Razer Warns Gaming Laptops Will Be More Expensive In 2022 Because Well, You Know
Buying a next-gen gaming laptop when the time comes around could cost a bit more than you were anticipating. So suggests Razer CEO Min-Liang Tan, who on Twitter gave a heads up that gaming laptops in general will be going up in price next year as the component shortage continues to take its toll on the industry at large.
The global shortage of silicon has already made it difficult to buy the latest hardware, including game consoles like the PlayStation 5
, Xbox Series X, and Nintendo Switch OLED. And to some extent, prices have gone up on certain hardware, namely graphics cards for gaming on PC. For the most part, however, the silicon shortage has resulted in desirable items almost always being out of stock rather than higher prices (from first-party sellers, that is).
We have not seen that in the laptop space. While desktop GPUs have been hard to come by, gaming laptops have been rather plentiful in comparison. Nevertheless, Tan says "significant increases" in the cost of components that go inside gaming laptops will be passed on to the consumer next year.
"Just had a long meeting to review our gaming laptops line for next year—looks like there are significant increases in component costs etc and we'll be seeing price increases for next gen gaming laptops across the board (including the
Blade) next year," Tan said.
It's a thoughtful heads up, even if the message isn't one we want to hear. That said, we're a touch skeptical of the broader implication of gaming laptops "across the board" going up in price, given what we have seen up to this point. We recently highlighted gaming laptop deals
for Cyber Monday, and before that, there were bargains for Black Friday.
That's not to say some laptop lines won't see a price hike.
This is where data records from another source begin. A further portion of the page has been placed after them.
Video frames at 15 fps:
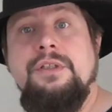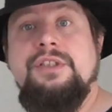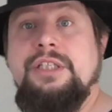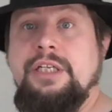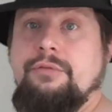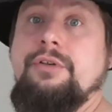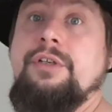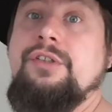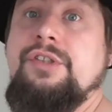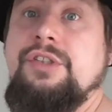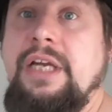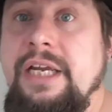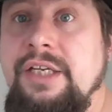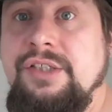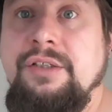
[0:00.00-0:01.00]
series,
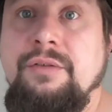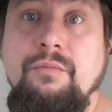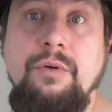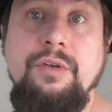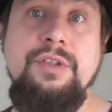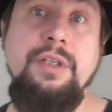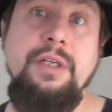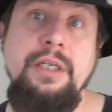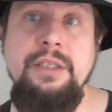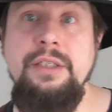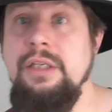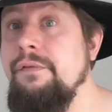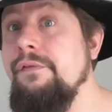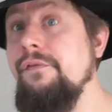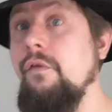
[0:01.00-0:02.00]
Jason was a
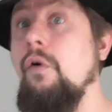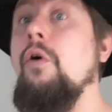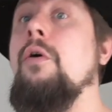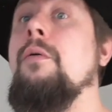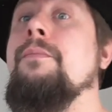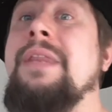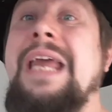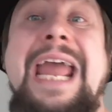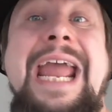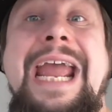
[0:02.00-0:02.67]
deformed,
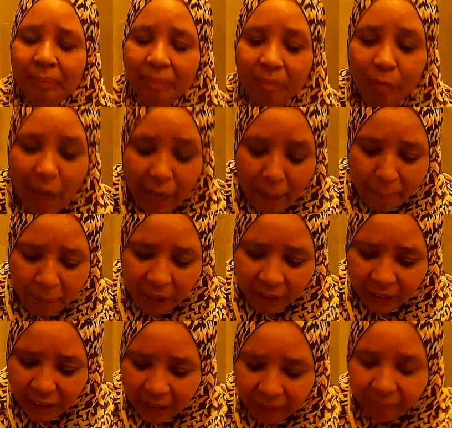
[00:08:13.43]
My
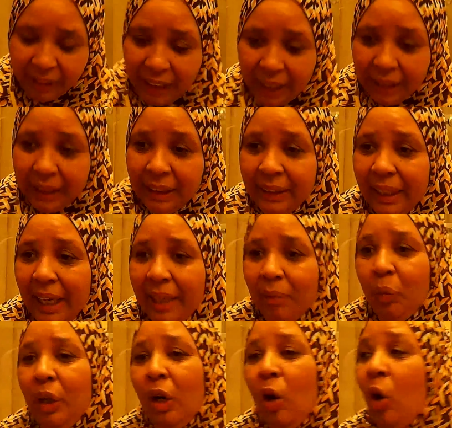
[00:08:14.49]
opinion of death is that
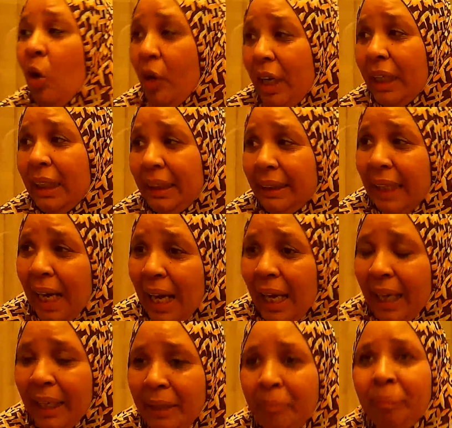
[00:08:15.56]
we're all going to
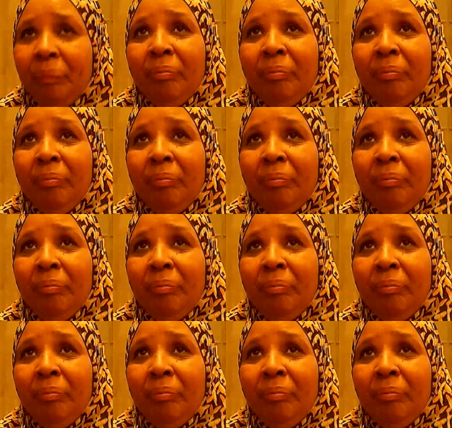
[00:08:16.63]
die.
It depends on how they are configured, especially with Intel getting ready to release mobile versions of its Alder Lake stack. Building a gaming laptop around a new CPU architecture, a new chipset, and DDR5 memory could indeed come with a price premium (particularly with DDR5 being in such short supply).
We're not at a point of panic, though, and don't think you should be either. At the same time, we wouldn't hesitate to pull the trigger on a discounted gaming laptop right now, if in the market for one. Not out of fear for potential price hikes, but because there are some nice bargains out there on capable systems.